─── MATERIAL SHOWN ───
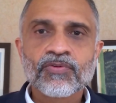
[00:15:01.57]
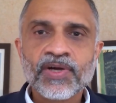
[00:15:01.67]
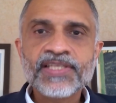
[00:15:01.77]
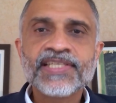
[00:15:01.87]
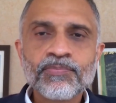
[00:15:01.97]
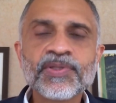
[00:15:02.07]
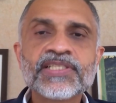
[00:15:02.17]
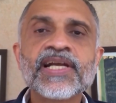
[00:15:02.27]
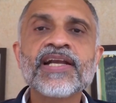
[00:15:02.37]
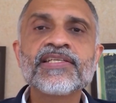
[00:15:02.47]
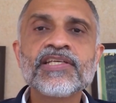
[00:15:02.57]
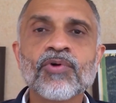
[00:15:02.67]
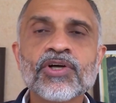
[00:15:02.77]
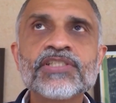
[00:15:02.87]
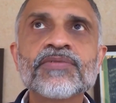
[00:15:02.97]
One simple strategy
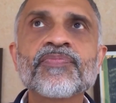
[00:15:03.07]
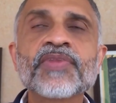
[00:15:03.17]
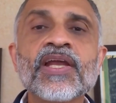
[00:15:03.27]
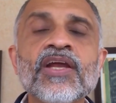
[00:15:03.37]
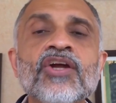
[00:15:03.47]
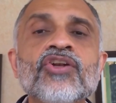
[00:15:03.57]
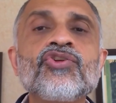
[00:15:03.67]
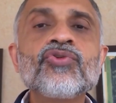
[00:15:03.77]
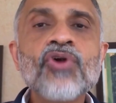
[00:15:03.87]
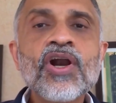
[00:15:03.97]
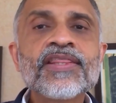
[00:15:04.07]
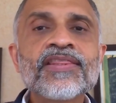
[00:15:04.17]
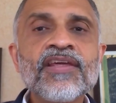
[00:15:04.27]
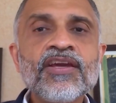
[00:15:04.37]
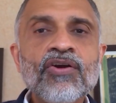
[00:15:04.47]
was, do not
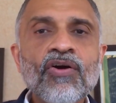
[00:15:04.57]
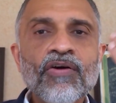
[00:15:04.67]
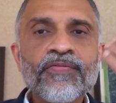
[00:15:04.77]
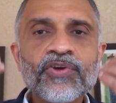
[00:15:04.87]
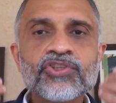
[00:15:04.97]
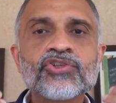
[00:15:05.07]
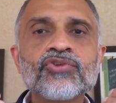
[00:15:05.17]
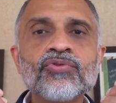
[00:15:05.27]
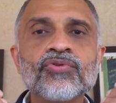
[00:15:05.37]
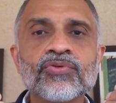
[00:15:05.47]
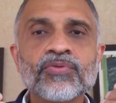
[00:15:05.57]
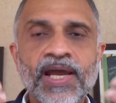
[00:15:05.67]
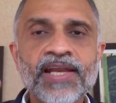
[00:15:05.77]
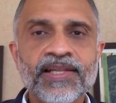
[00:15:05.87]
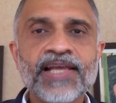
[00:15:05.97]
think of your school,
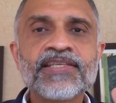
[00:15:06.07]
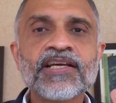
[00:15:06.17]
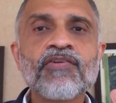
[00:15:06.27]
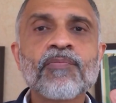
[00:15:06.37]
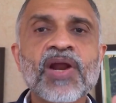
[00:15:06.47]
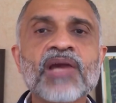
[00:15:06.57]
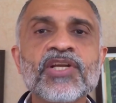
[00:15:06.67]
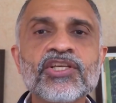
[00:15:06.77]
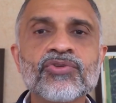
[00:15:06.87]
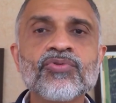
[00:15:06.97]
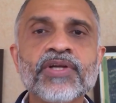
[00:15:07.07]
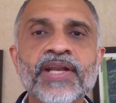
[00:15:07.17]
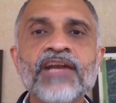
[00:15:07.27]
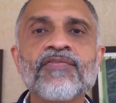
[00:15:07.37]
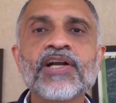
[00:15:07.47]
and let's think of a primary school,
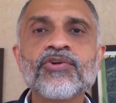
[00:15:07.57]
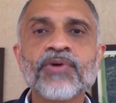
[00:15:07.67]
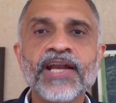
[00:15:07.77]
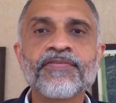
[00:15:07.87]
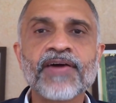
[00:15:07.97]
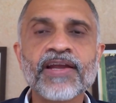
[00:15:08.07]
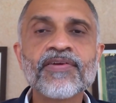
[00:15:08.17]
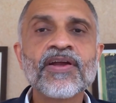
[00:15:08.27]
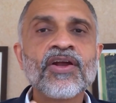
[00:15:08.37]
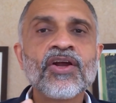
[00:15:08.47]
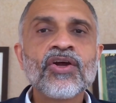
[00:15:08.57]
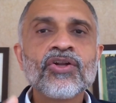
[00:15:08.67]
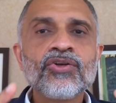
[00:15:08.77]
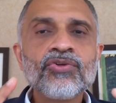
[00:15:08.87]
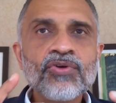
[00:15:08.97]
grade 1 to grade 5.
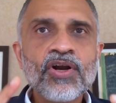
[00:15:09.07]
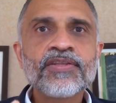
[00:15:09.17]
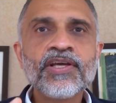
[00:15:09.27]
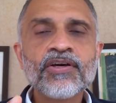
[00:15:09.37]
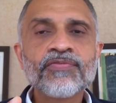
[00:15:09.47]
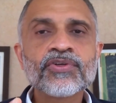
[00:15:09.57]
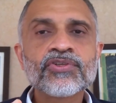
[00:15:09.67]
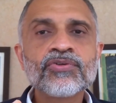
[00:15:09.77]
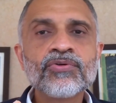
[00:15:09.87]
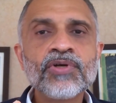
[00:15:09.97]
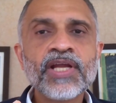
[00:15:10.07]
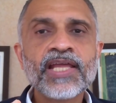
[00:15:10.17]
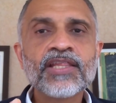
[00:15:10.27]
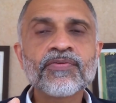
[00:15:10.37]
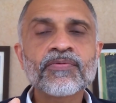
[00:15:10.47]
Do not think of your school
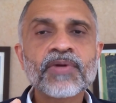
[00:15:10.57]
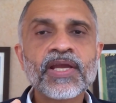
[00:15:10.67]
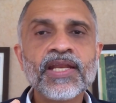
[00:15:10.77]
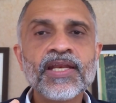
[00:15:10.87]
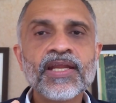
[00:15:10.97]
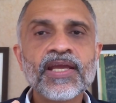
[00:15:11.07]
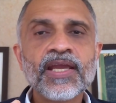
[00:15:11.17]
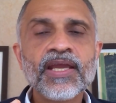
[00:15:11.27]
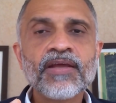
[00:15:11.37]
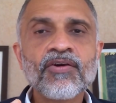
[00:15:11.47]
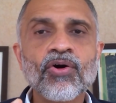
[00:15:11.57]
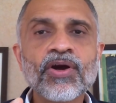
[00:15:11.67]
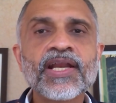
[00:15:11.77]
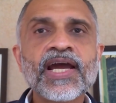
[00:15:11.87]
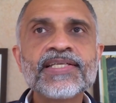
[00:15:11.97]
in
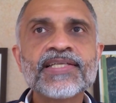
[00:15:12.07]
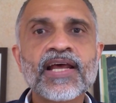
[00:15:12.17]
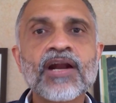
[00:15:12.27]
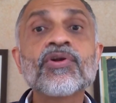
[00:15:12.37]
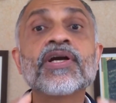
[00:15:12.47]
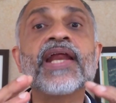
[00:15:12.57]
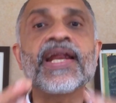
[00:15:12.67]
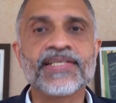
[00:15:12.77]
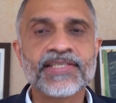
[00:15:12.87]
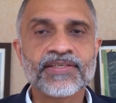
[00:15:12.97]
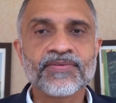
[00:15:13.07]
organized around grades.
───
PROBLEM TO SOLVE: Here the records must be restated exactly, minus any images.

EXERCISE SOLUTION:
[00:15:01.57]
[00:15:01.67]
[00:15:01.77]
[00:15:01.87]
[00:15:01.97]
[00:15:02.07]
[00:15:02.17]
[00:15:02.27]
[00:15:02.37]
[00:15:02.47]
[00:15:02.57]
[00:15:02.67]
[00:15:02.77]
[00:15:02.87]
[00:15:02.97]
One simple strategy
[00:15:03.07]
[00:15:03.17]
[00:15:03.27]
[00:15:03.37]
[00:15:03.47]
[00:15:03.57]
[00:15:03.67]
[00:15:03.77]
[00:15:03.87]
[00:15:03.97]
[00:15:04.07]
[00:15:04.17]
[00:15:04.27]
[00:15:04.37]
[00:15:04.47]
was, do not
[00:15:04.57]
[00:15:04.67]
[00:15:04.77]
[00:15:04.87]
[00:15:04.97]
[00:15:05.07]
[00:15:05.17]
[00:15:05.27]
[00:15:05.37]
[00:15:05.47]
[00:15:05.57]
[00:15:05.67]
[00:15:05.77]
[00:15:05.87]
[00:15:05.97]
think of your school,
[00:15:06.07]
[00:15:06.17]
[00:15:06.27]
[00:15:06.37]
[00:15:06.47]
[00:15:06.57]
[00:15:06.67]
[00:15:06.77]
[00:15:06.87]
[00:15:06.97]
[00:15:07.07]
[00:15:07.17]
[00:15:07.27]
[00:15:07.37]
[00:15:07.47]
and let's think of a primary school,
[00:15:07.57]
[00:15:07.67]
[00:15:07.77]
[00:15:07.87]
[00:15:07.97]
[00:15:08.07]
[00:15:08.17]
[00:15:08.27]
[00:15:08.37]
[00:15:08.47]
[00:15:08.57]
[00:15:08.67]
[00:15:08.77]
[00:15:08.87]
[00:15:08.97]
grade 1 to grade 5.
[00:15:09.07]
[00:15:09.17]
[00:15:09.27]
[00:15:09.37]
[00:15:09.47]
[00:15:09.57]
[00:15:09.67]
[00:15:09.77]
[00:15:09.87]
[00:15:09.97]
[00:15:10.07]
[00:15:10.17]
[00:15:10.27]
[00:15:10.37]
[00:15:10.47]
Do not think of your school
[00:15:10.57]
[00:15:10.67]
[00:15:10.77]
[00:15:10.87]
[00:15:10.97]
[00:15:11.07]
[00:15:11.17]
[00:15:11.27]
[00:15:11.37]
[00:15:11.47]
[00:15:11.57]
[00:15:11.67]
[00:15:11.77]
[00:15:11.87]
[00:15:11.97]
in
[00:15:12.07]
[00:15:12.17]
[00:15:12.27]
[00:15:12.37]
[00:15:12.47]
[00:15:12.57]
[00:15:12.67]
[00:15:12.77]
[00:15:12.87]
[00:15:12.97]
[00:15:13.07]
organized around grades.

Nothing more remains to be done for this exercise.